(Data for review):
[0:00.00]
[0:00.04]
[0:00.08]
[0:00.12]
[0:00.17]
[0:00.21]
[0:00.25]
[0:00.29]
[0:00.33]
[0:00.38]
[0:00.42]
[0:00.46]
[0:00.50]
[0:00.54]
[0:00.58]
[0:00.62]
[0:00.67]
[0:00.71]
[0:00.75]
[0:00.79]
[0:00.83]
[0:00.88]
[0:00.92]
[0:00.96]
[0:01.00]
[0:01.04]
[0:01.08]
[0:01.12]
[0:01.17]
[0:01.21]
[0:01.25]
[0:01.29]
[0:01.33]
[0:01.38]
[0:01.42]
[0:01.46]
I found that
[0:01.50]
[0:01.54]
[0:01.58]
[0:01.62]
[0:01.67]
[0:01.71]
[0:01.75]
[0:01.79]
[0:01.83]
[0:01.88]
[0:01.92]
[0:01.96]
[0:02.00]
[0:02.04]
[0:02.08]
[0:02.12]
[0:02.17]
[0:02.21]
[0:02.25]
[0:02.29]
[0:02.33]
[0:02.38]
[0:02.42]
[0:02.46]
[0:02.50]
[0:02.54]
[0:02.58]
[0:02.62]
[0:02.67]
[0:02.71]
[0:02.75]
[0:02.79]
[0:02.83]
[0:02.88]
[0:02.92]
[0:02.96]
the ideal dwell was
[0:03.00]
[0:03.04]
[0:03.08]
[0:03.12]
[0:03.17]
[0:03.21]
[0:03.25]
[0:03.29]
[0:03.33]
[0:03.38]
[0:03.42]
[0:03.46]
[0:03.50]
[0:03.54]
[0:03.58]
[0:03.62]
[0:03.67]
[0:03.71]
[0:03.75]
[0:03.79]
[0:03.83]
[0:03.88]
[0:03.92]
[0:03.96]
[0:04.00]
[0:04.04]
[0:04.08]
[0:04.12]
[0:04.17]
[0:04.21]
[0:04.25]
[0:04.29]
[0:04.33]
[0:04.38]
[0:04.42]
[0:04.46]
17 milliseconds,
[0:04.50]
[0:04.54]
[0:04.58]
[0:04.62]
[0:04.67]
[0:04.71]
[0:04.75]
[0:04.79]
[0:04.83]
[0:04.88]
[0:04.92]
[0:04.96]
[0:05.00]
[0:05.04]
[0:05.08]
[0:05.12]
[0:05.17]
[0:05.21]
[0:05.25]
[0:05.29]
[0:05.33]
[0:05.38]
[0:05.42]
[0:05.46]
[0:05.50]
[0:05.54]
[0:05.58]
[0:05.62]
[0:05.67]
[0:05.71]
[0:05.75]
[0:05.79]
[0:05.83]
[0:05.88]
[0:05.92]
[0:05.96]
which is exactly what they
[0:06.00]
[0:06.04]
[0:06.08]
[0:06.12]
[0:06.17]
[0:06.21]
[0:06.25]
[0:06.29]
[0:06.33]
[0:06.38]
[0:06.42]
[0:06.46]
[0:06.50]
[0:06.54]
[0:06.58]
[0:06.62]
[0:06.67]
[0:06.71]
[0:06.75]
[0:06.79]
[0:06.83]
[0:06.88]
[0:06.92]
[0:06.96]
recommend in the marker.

(Task instructions): Reproduce, exactly, all the lines shown above.

(Your response):
[0:00.00]
[0:00.04]
[0:00.08]
[0:00.12]
[0:00.17]
[0:00.21]
[0:00.25]
[0:00.29]
[0:00.33]
[0:00.38]
[0:00.42]
[0:00.46]
[0:00.50]
[0:00.54]
[0:00.58]
[0:00.62]
[0:00.67]
[0:00.71]
[0:00.75]
[0:00.79]
[0:00.83]
[0:00.88]
[0:00.92]
[0:00.96]
[0:01.00]
[0:01.04]
[0:01.08]
[0:01.12]
[0:01.17]
[0:01.21]
[0:01.25]
[0:01.29]
[0:01.33]
[0:01.38]
[0:01.42]
[0:01.46]
I found that
[0:01.50]
[0:01.54]
[0:01.58]
[0:01.62]
[0:01.67]
[0:01.71]
[0:01.75]
[0:01.79]
[0:01.83]
[0:01.88]
[0:01.92]
[0:01.96]
[0:02.00]
[0:02.04]
[0:02.08]
[0:02.12]
[0:02.17]
[0:02.21]
[0:02.25]
[0:02.29]
[0:02.33]
[0:02.38]
[0:02.42]
[0:02.46]
[0:02.50]
[0:02.54]
[0:02.58]
[0:02.62]
[0:02.67]
[0:02.71]
[0:02.75]
[0:02.79]
[0:02.83]
[0:02.88]
[0:02.92]
[0:02.96]
the ideal dwell was
[0:03.00]
[0:03.04]
[0:03.08]
[0:03.12]
[0:03.17]
[0:03.21]
[0:03.25]
[0:03.29]
[0:03.33]
[0:03.38]
[0:03.42]
[0:03.46]
[0:03.50]
[0:03.54]
[0:03.58]
[0:03.62]
[0:03.67]
[0:03.71]
[0:03.75]
[0:03.79]
[0:03.83]
[0:03.88]
[0:03.92]
[0:03.96]
[0:04.00]
[0:04.04]
[0:04.08]
[0:04.12]
[0:04.17]
[0:04.21]
[0:04.25]
[0:04.29]
[0:04.33]
[0:04.38]
[0:04.42]
[0:04.46]
17 milliseconds,
[0:04.50]
[0:04.54]
[0:04.58]
[0:04.62]
[0:04.67]
[0:04.71]
[0:04.75]
[0:04.79]
[0:04.83]
[0:04.88]
[0:04.92]
[0:04.96]
[0:05.00]
[0:05.04]
[0:05.08]
[0:05.12]
[0:05.17]
[0:05.21]
[0:05.25]
[0:05.29]
[0:05.33]
[0:05.38]
[0:05.42]
[0:05.46]
[0:05.50]
[0:05.54]
[0:05.58]
[0:05.62]
[0:05.67]
[0:05.71]
[0:05.75]
[0:05.79]
[0:05.83]
[0:05.88]
[0:05.92]
[0:05.96]
which is exactly what they
[0:06.00]
[0:06.04]
[0:06.08]
[0:06.12]
[0:06.17]
[0:06.21]
[0:06.25]
[0:06.29]
[0:06.33]
[0:06.38]
[0:06.42]
[0:06.46]
[0:06.50]
[0:06.54]
[0:06.58]
[0:06.62]
[0:06.67]
[0:06.71]
[0:06.75]
[0:06.79]
[0:06.83]
[0:06.88]
[0:06.92]
[0:06.96]
recommend in the marker.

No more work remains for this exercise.